- **EXERCISE BRIEF**
The copy you produce must hold every record exactly, and none of the images.

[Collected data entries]
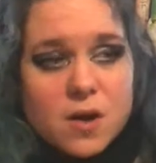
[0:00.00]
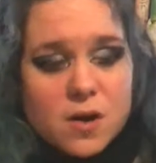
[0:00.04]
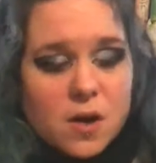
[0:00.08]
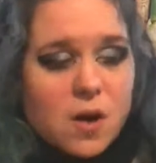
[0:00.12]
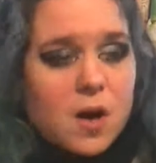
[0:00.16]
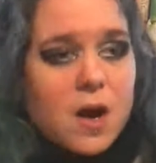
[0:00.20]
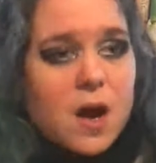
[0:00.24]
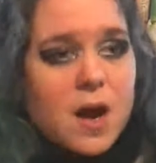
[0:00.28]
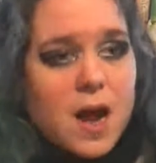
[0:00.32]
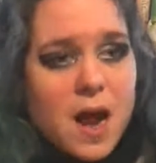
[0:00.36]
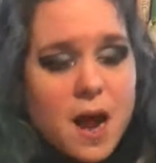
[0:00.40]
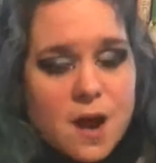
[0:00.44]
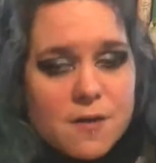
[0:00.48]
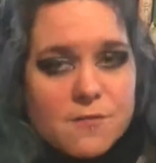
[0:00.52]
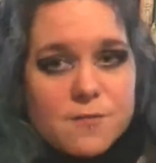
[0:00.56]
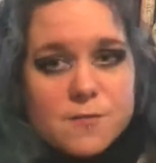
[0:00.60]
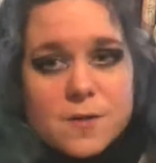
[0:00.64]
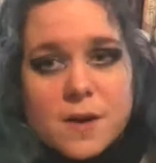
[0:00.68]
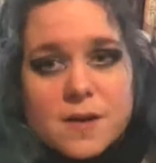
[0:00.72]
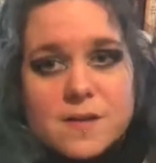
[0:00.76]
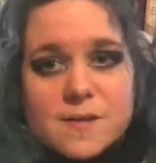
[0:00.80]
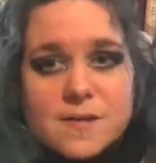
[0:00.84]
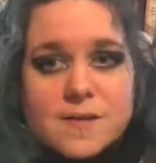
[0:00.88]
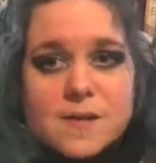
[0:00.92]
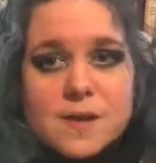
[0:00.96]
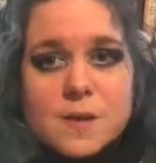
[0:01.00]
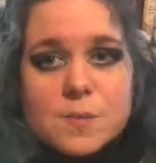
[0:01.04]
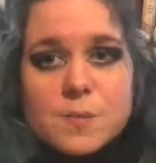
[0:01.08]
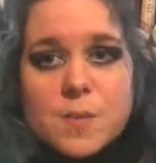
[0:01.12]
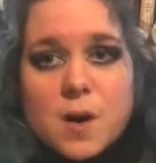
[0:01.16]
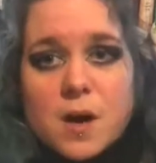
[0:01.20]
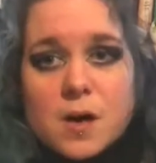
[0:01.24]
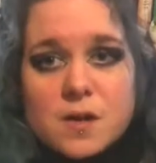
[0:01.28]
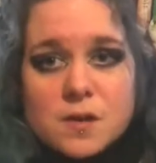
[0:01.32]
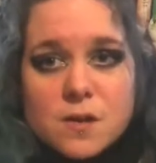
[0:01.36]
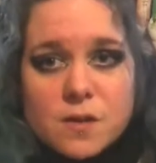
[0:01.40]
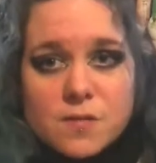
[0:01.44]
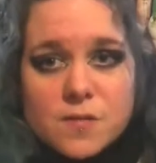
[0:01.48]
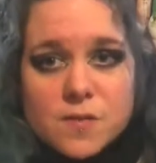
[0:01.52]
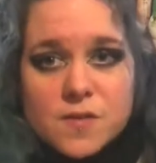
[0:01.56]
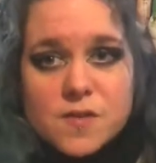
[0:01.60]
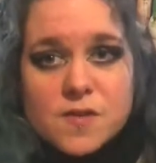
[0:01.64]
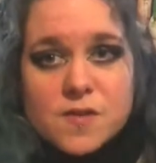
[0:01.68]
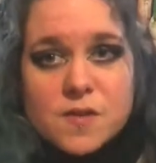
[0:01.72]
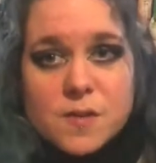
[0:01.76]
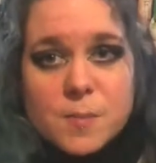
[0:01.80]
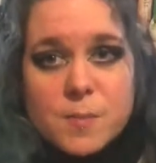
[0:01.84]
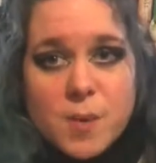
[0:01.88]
Like, I have read steampunk novels in the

- **RESPONSE**
[0:00.00]
[0:00.04]
[0:00.08]
[0:00.12]
[0:00.16]
[0:00.20]
[0:00.24]
[0:00.28]
[0:00.32]
[0:00.36]
[0:00.40]
[0:00.44]
[0:00.48]
[0:00.52]
[0:00.56]
[0:00.60]
[0:00.64]
[0:00.68]
[0:00.72]
[0:00.76]
[0:00.80]
[0:00.84]
[0:00.88]
[0:00.92]
[0:00.96]
[0:01.00]
[0:01.04]
[0:01.08]
[0:01.12]
[0:01.16]
[0:01.20]
[0:01.24]
[0:01.28]
[0:01.32]
[0:01.36]
[0:01.40]
[0:01.44]
[0:01.48]
[0:01.52]
[0:01.56]
[0:01.60]
[0:01.64]
[0:01.68]
[0:01.72]
[0:01.76]
[0:01.80]
[0:01.84]
[0:01.88]
Like, I have read steampunk novels in the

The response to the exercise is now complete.